◆ **INSTRUCTIONS TO FOLLOW**: Return the entries verbatim and drop every picture.

◆ **SOURCE RECORDS**:
+--
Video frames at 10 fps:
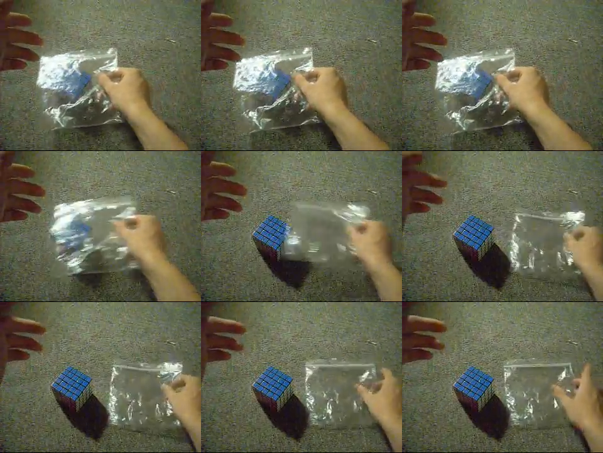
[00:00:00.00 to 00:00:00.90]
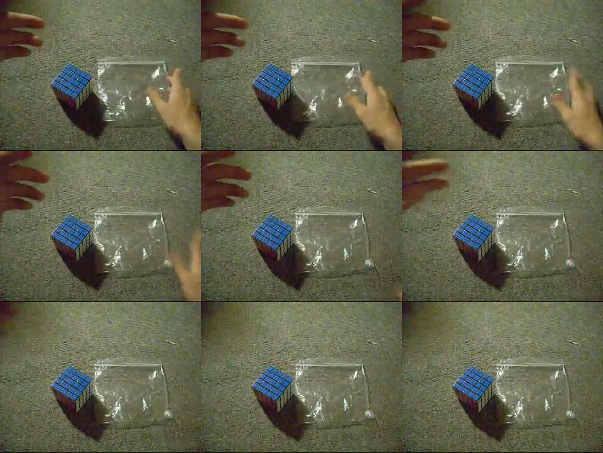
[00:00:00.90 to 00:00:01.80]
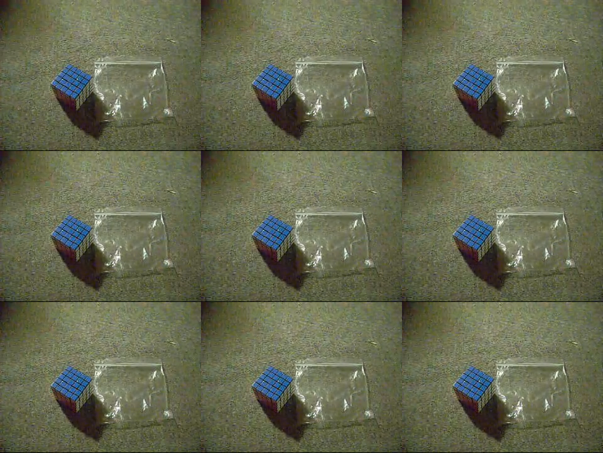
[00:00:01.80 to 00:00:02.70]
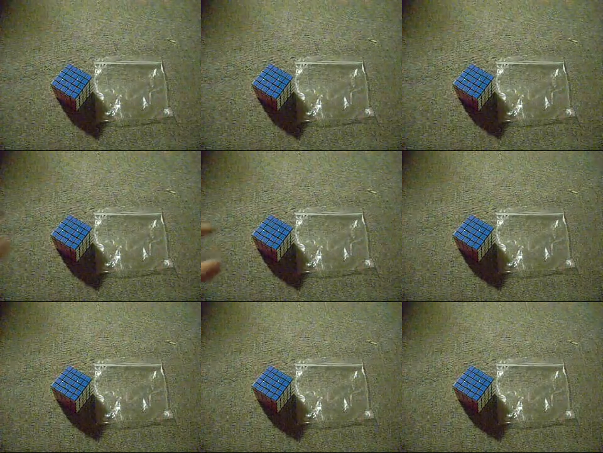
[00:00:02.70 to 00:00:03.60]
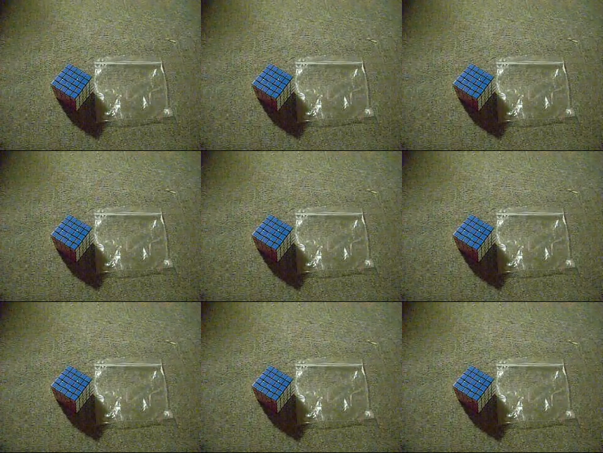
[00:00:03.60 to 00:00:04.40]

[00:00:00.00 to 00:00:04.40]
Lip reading: (no speaker visible)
+--
◆ **EXERCISE RESPONSE**:
Video frames at 10 fps:
[00:00:00.00 to 00:00:00.90]
[00:00:00.90 to 00:00:01.80]
[00:00:01.80 to 00:00:02.70]
[00:00:02.70 to 00:00:03.60]
[00:00:03.60 to 00:00:04.40]

[00:00:00.00 to 00:00:04.40]
Lip reading: (no speaker visible)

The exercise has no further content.